Uno scenario irreale era evocato dal sogno di piccolo elfo, mentre il suo corpo veniva accarezzato dai raggi lunari. Scene della grande battaglia finale che decise le sorti di tutto il pianeta, nell’eterna lotta tra le forze della luce antagoniste a quelle dell’oscurità. Immagini di nuvole formate da innumerevoli frecce infuocate che si schiantano sui lucenti scudi dei guerrieri della luce, unite a rombi di cannoni che percuotono l’ambiente circostante assordando i contendenti e il frastuono di armi metalliche che si abbattono sulle armature intrise di sangue, insieme alle grida selvagge di dolore, creavano nella mente di piccolo elfo, quel tipo di sofferenza acuta, indescrivibile con parole elfiche, ma ferocemente profonda.
Al risveglio, madido di sudore, sollevò la testa. Gli occhi, ancora ottenebrati dal torpore notturno, intravidero una sagoma vicina a pochi passi da lui che richiamava alla mente quella di una fata. Si sforzò di guardare meglio e finalmente la vide, in tutto il suo splendore. Era una fata delle rocce tonanti.
Un tipo particolare di fata delle onde, famosa per la creazione di turbini d’acqua improvvisi e sovrana di tempeste e venti minacciosi. Il nome di fata delle rocce tonanti deriva dal fatto che le voluminose grotte prospicienti il mare, nei giorni di tempesta, vengono percosse dalla potenza dell’acqua emettendo poderosi boati ogni volta che un’onda si infrange dentro di esse. Come canne d’organo emanatrici di suoni che permeano l’ambiente circostante, le enormi rocce, che formano le grotte frustate dalle possenti onde, emettono forti vibrazioni somiglianti a tuoni.
Sì, era proprio una imprevedibile fata delle rocce tonanti...
La fata sembrava risplendere di luce propria, il suo sguardo esprimeva sentimenti contrastanti ad ogni battito delle sue ciglia: ora dolcezza, ora cattiveria, subito dopo compassione per poi mutare in crudeltà, e così via. Piccolo elfo rimase stupito di questa stravagante creatura, si rizzò in piedi e lentamente si avvicinò a lei, come fosse comandato da un’energia diversa dalla sua.
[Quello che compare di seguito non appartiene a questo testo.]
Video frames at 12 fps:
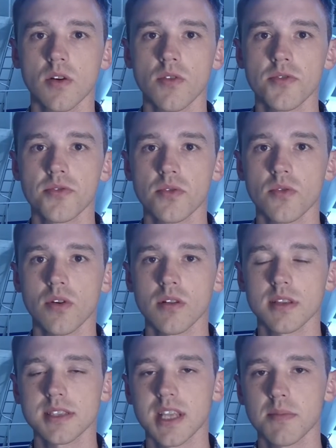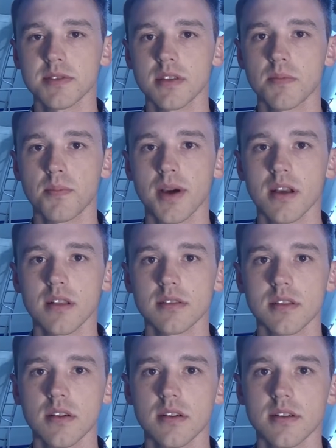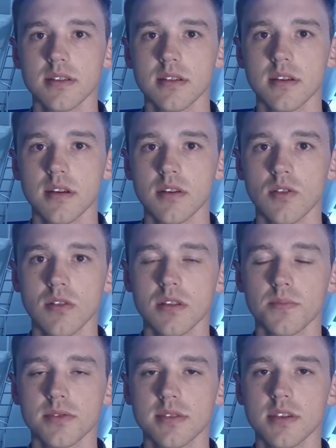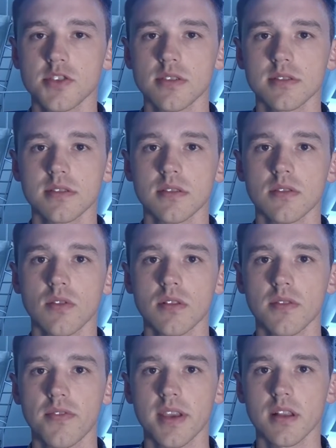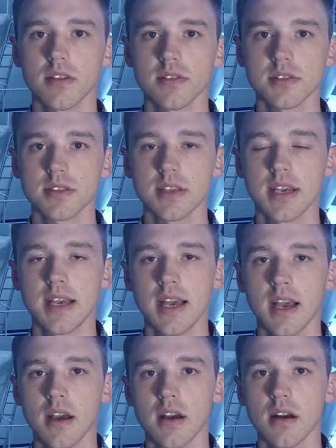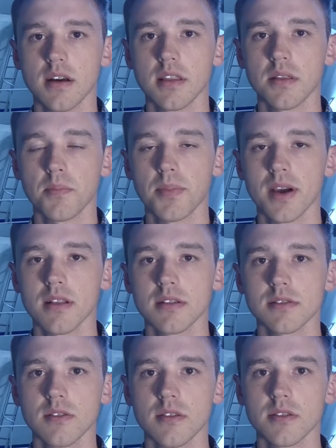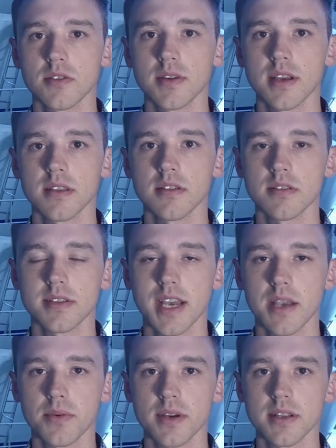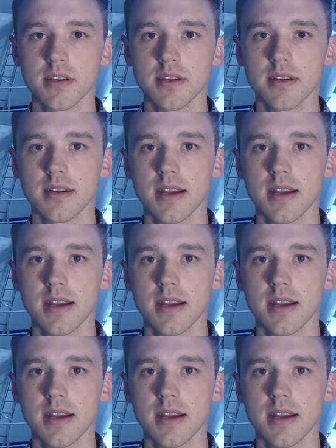go through all the steps that pilots learn and all the procedures and all the failures uh, that the pilots learn to get their type rating.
Una volta giunto a pochi centimetri dal suo viso, l’energia aliena gli intimò di fermarsi. Nella sua mente regnava solo confusione, non riusciva a seguire un solo semplice ragionamento. Ad un tratto, come se i suoi pensieri fossero stati penetrati da una lama tagliente apparve dal nulla una luce fioca. Man mano che il tempo passava la luce appariva sempre più intensa fino a superare ogni sua immaginazione. Cominciò a sentire un calore amico che lo stava invadendo, mentre la sua mente cominciava a recepire un sibilo che stava mutando in parole senza senso apparente. Infine prese coscienza che la fata stava comunicando con la sua mente. Senza alcuna fatica poteva comprendere il significato delle parole che via via si stavano componendo nel suo cervello. A questo punto gli occhi della fata sembravano due enormi soli che roteavano dolcemente, regalandogli attimi di gioia.
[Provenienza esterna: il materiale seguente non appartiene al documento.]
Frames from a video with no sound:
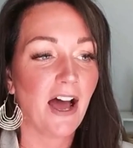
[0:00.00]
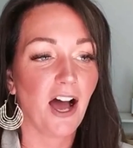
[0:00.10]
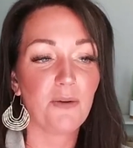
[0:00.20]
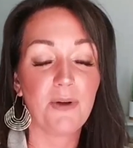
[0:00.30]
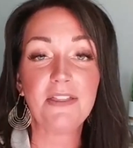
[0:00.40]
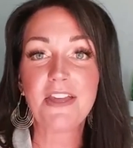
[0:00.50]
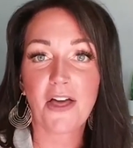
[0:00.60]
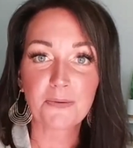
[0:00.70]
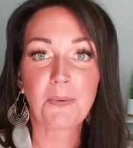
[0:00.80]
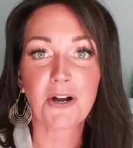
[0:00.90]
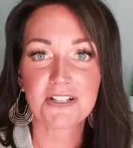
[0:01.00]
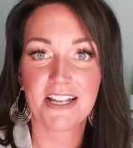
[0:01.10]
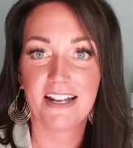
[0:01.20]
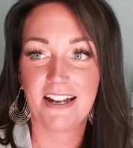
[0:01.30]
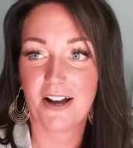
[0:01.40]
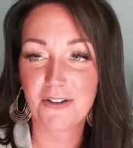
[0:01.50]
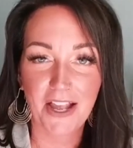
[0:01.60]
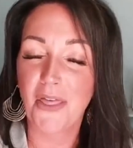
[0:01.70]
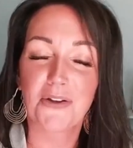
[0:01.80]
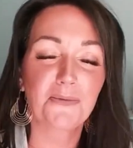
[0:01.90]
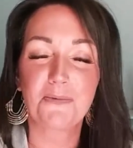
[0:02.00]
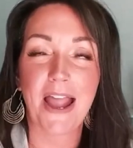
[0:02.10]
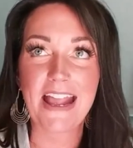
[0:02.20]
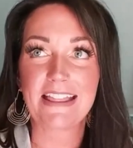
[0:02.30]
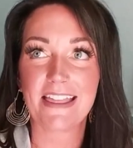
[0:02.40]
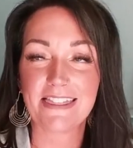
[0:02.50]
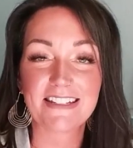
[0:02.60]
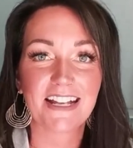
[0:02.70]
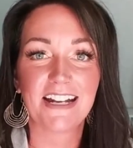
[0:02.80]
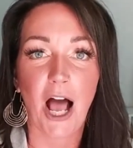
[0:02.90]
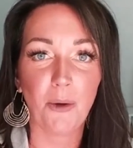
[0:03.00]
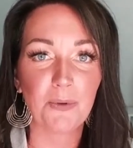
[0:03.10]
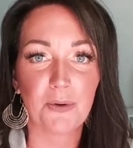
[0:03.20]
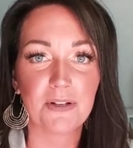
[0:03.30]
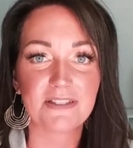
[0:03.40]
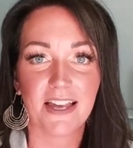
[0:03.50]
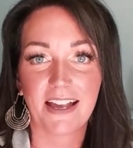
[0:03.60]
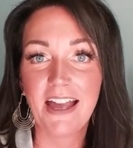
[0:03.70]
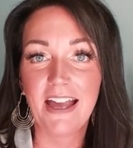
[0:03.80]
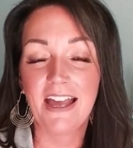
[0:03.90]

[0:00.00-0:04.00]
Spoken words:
And the other person, or the other way that this can help you is like,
Si sentiva a proprio agio e felice come non mai, mentre le loro due menti comunicavano. Alfine cominciò a capire il significato del suo ultimo sogno, di quella continua lotta tra le forze del bene e del male, del motivo per il quale era sopravvissuto fino ad allora. Erano state semplicemente delle sfide che doveva affrontare per mettersi alla prova, per poterle superare vincendo su se stesso. Come uno schiavo che combatte nell’arena della vita contro un leale nemico, senza il quale non potrebbe dimostrare a sé stesso la sua potenza e maestria nell’uso delle armi, usandolo come un maestro di vita, che lo migliora ogni volta che lo incontra e lo vince. Incedibili attimi di serenità vennero donati a piccolo elfo dalla fata delle rocce tonanti, il tempo e lo spazio assunsero una nuova forma diventando un’unica cosa, come se fossero una scoppiettante fusione uscita dal crogiolo dell’ eternità.
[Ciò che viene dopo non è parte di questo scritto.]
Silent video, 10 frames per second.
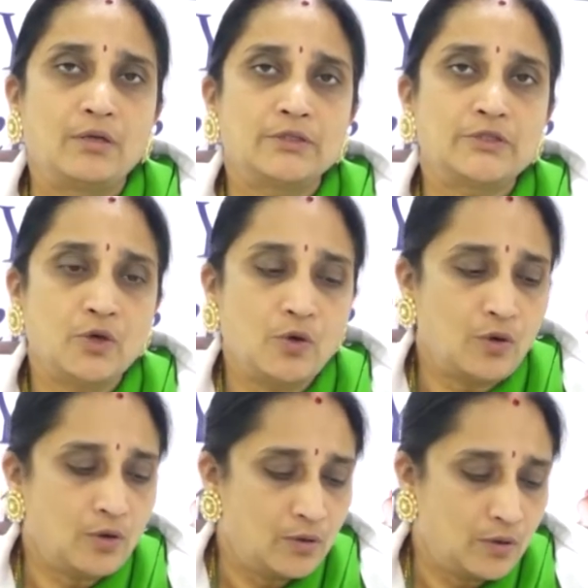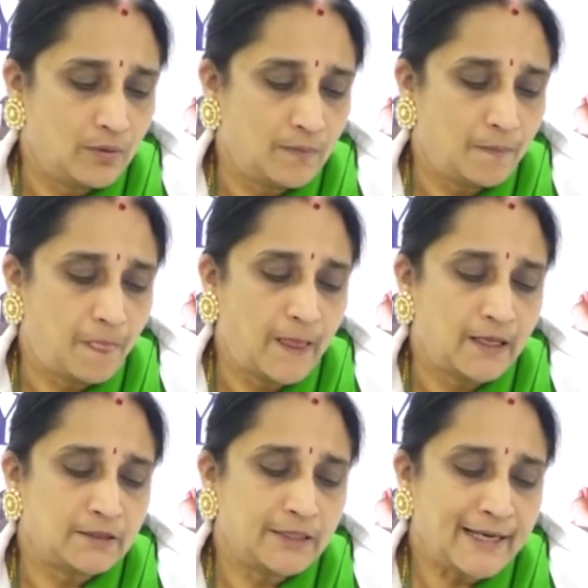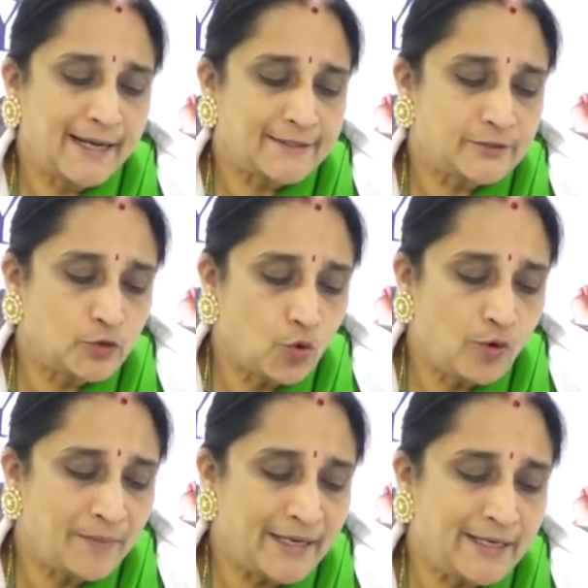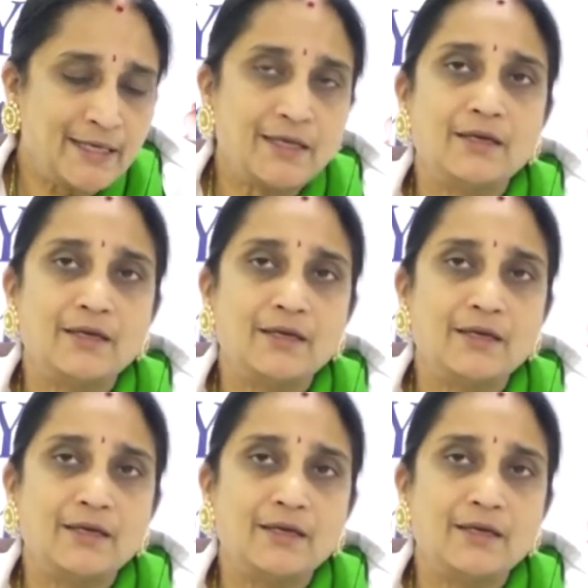So, there are so many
Al termine dell’incontro mentale, piccolo elfo si trovò disteso tra le braccia della fata, la quale, con un imprevedibile balzo, si alzò dischiudendo le sue delicate labbra come volesse far uscire delle parole, ma rimase muta, come se non volesse disturbare la quiete che regnava all’interno di piccolo elfo.
Un forte e minaccioso vento cominciò a soffiare, nubi maestose apparvero in quell’istante, mentre un turbine d’acqua sollevò la fata delle rocce tonanti. Un sorriso devastante che colpì in profondità l’animo dell’elfo apparve sul viso dell’imprevedibile fata, come un dolce arrivederci. Svanì all’improvviso, come all’improvviso era apparsa, lasciando un attonito piccolo elfo disteso sulla nuda terra. Lentamente le nubi scomparvero facendo apparire un cielo terso sopra la testa di piccolo elfo, lentamente riprese possesso della sua mente, come volesse ritardare il più possibile l’entrata della realtà attorno a sé, si rivestì.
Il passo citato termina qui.